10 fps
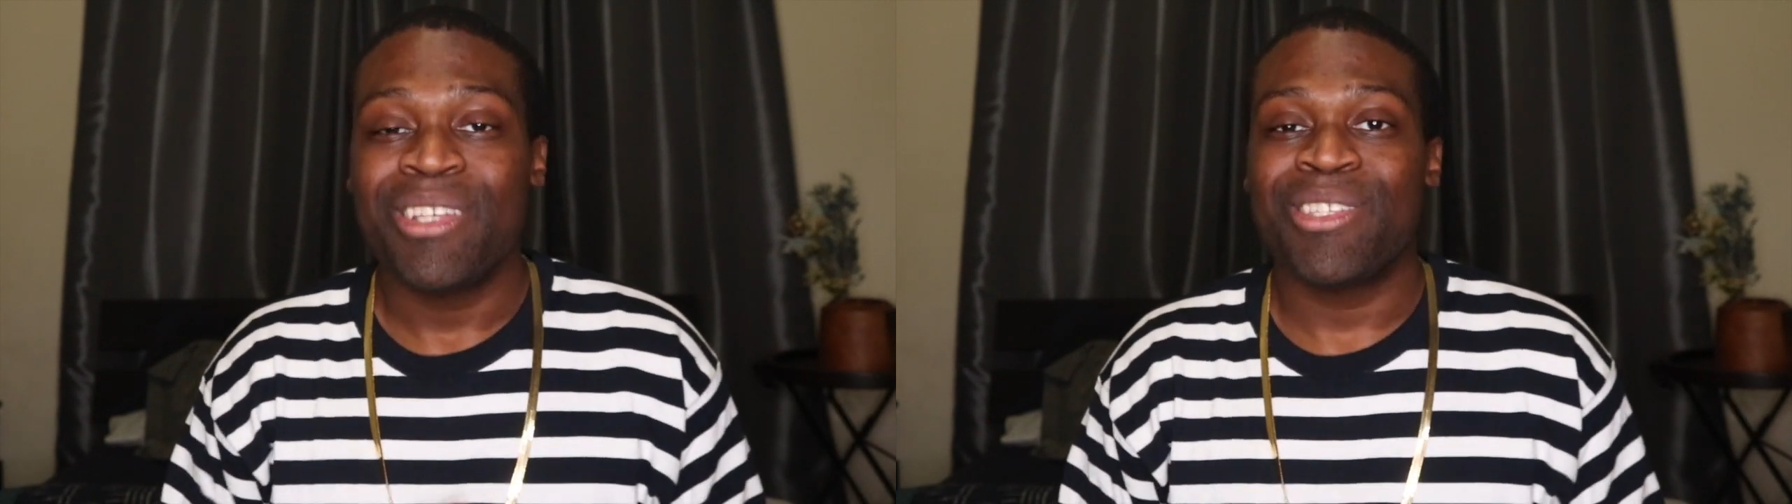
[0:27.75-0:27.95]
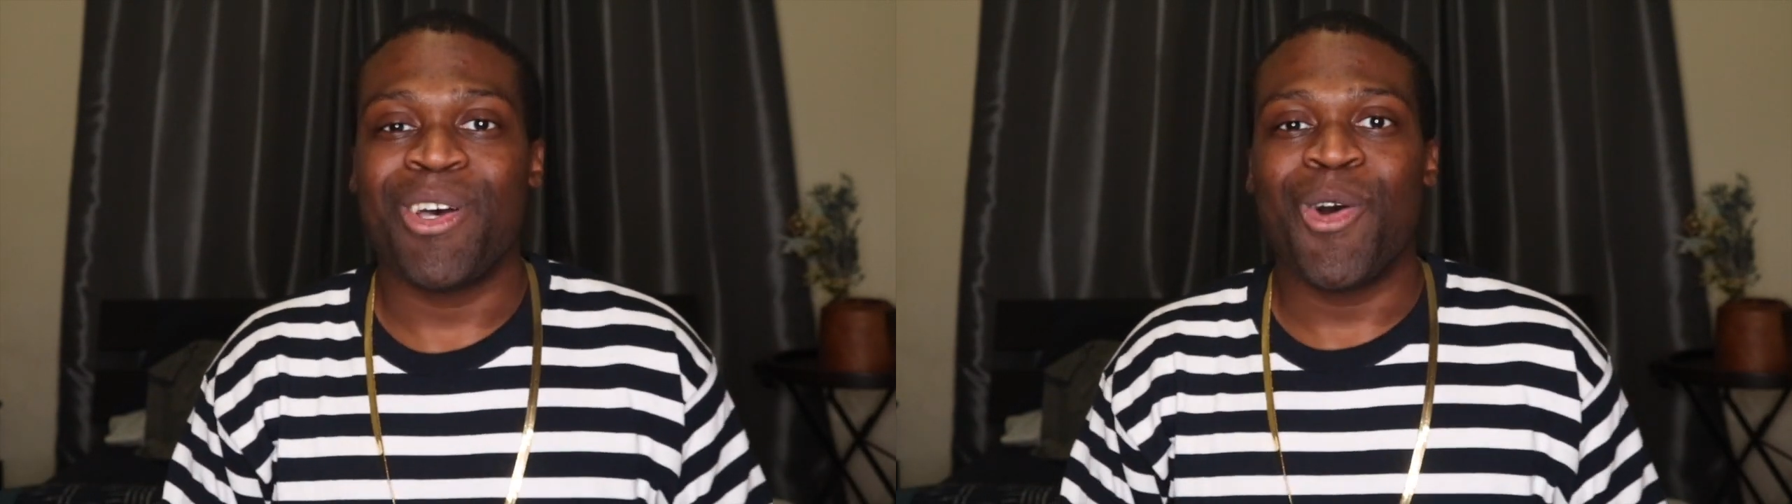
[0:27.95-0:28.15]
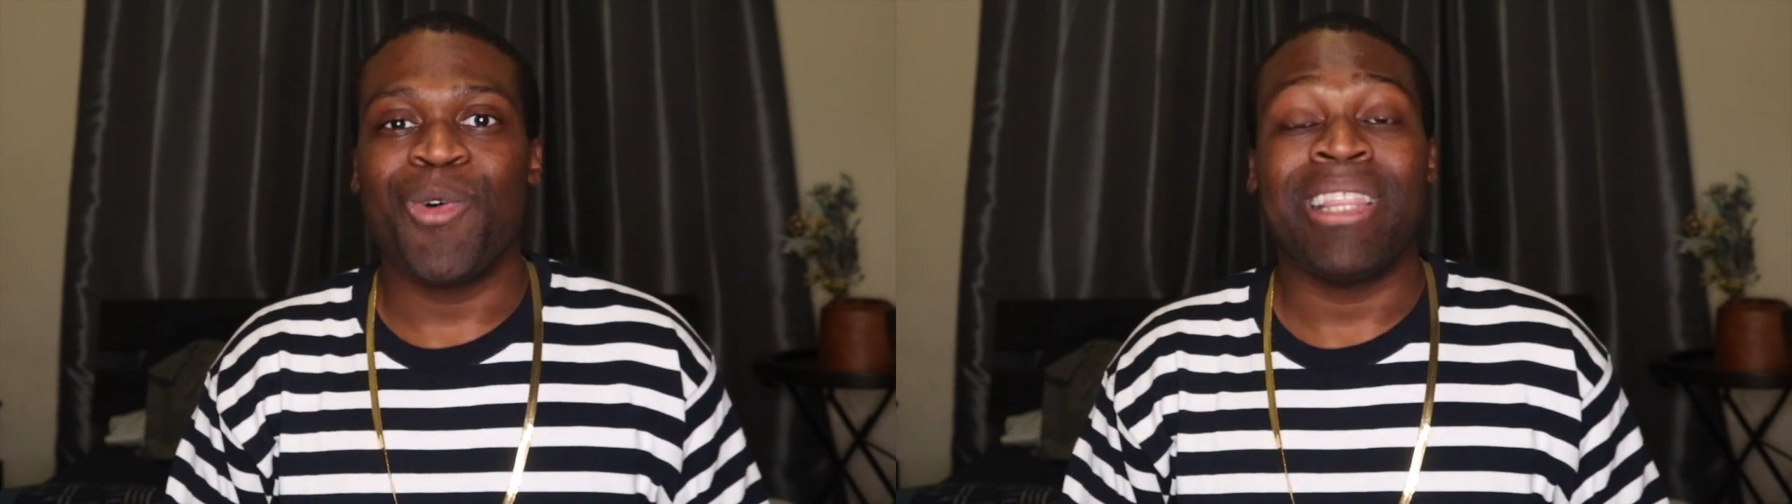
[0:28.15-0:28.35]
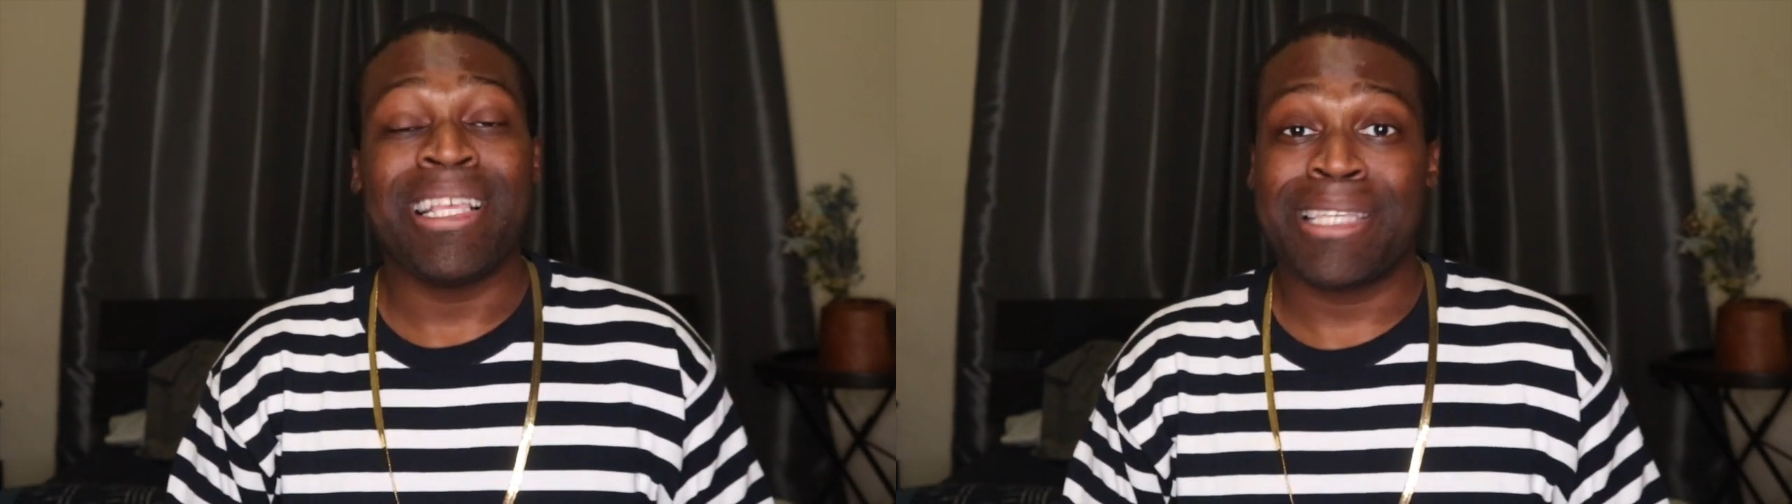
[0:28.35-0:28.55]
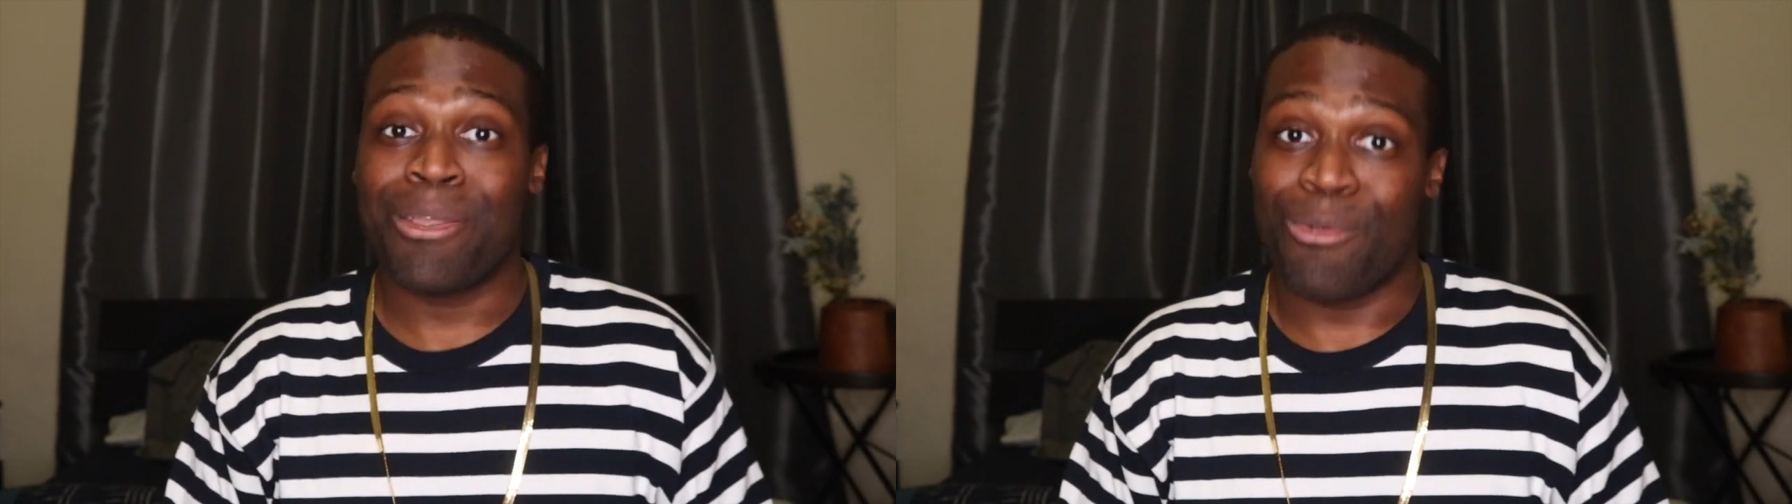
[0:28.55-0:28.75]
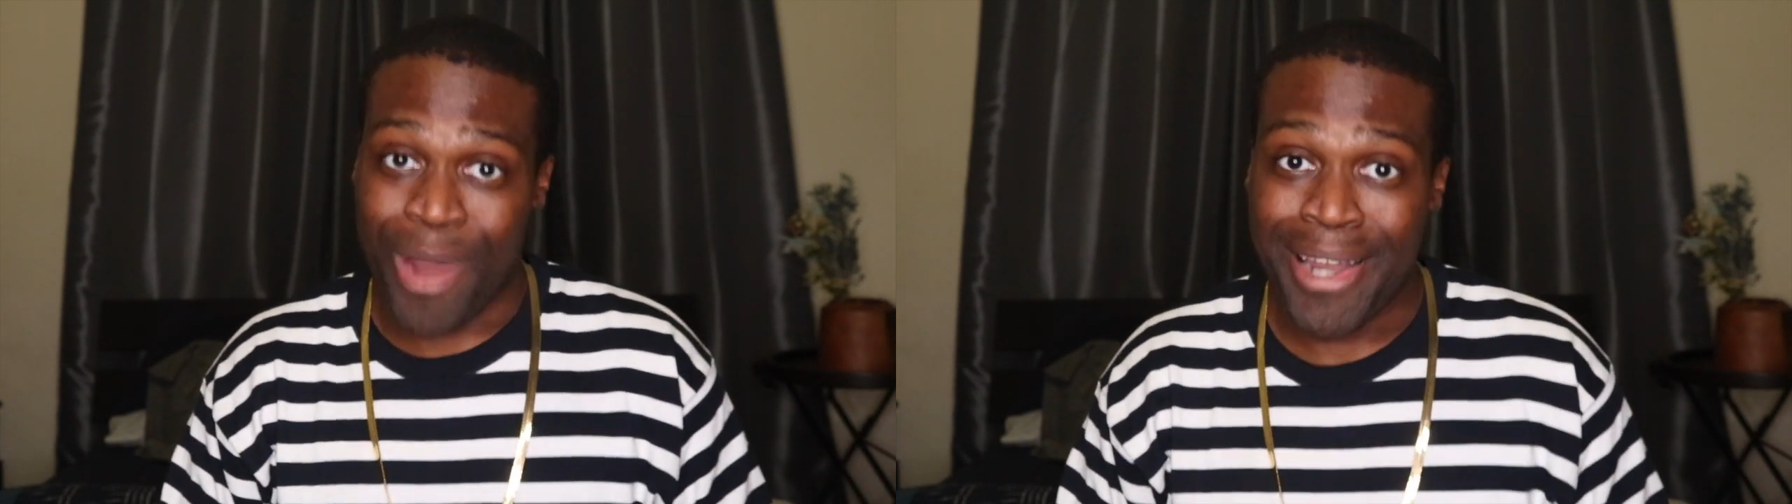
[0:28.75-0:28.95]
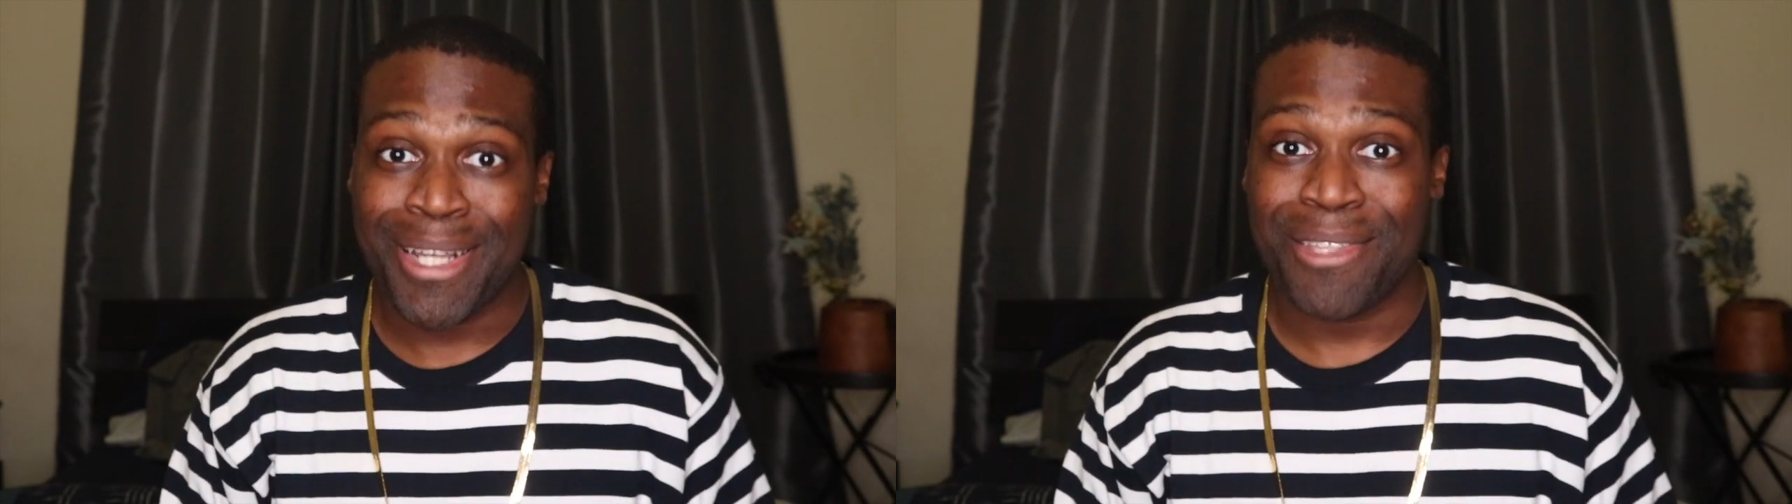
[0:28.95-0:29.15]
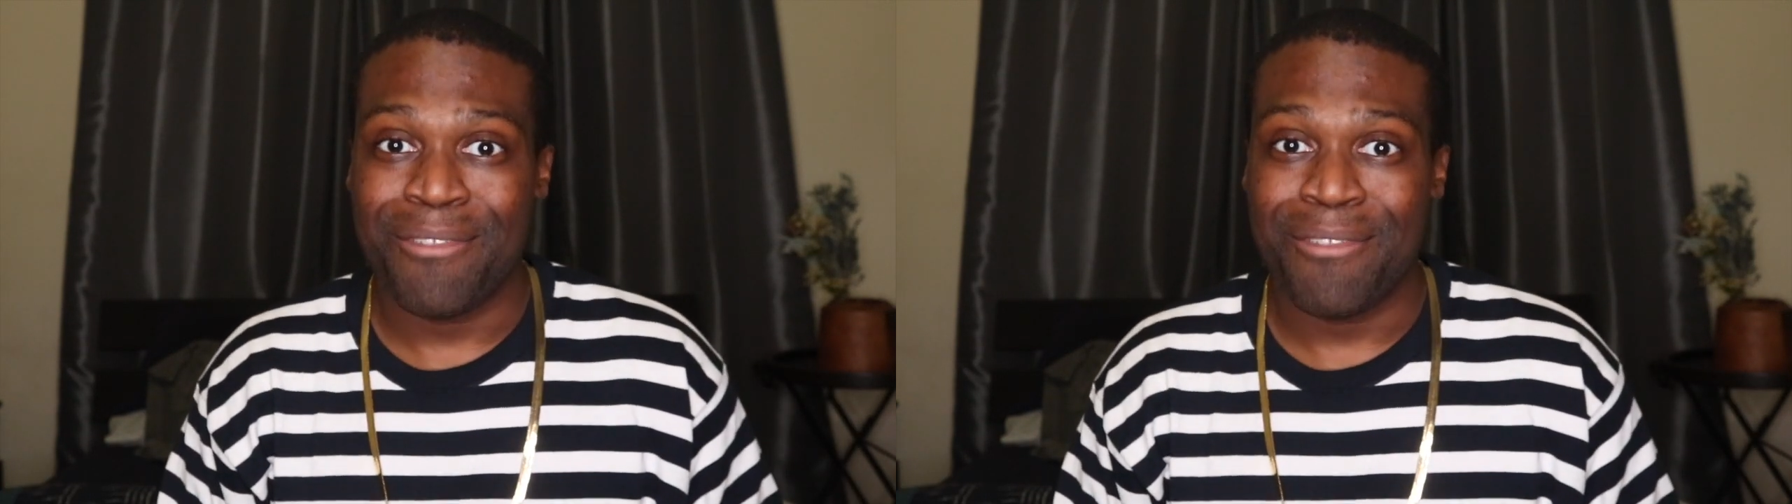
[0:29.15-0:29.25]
So let's get right into the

+---+

With pictures left out, extract the lines from the one containing "[0:28.15-0:28.35]" to the end of the material above, both included, exactly as written.

[0:28.15-0:28.35]
[0:28.35-0:28.55]
[0:28.55-0:28.75]
[0:28.75-0:28.95]
[0:28.95-0:29.15]
[0:29.15-0:29.25]
So let's get right into the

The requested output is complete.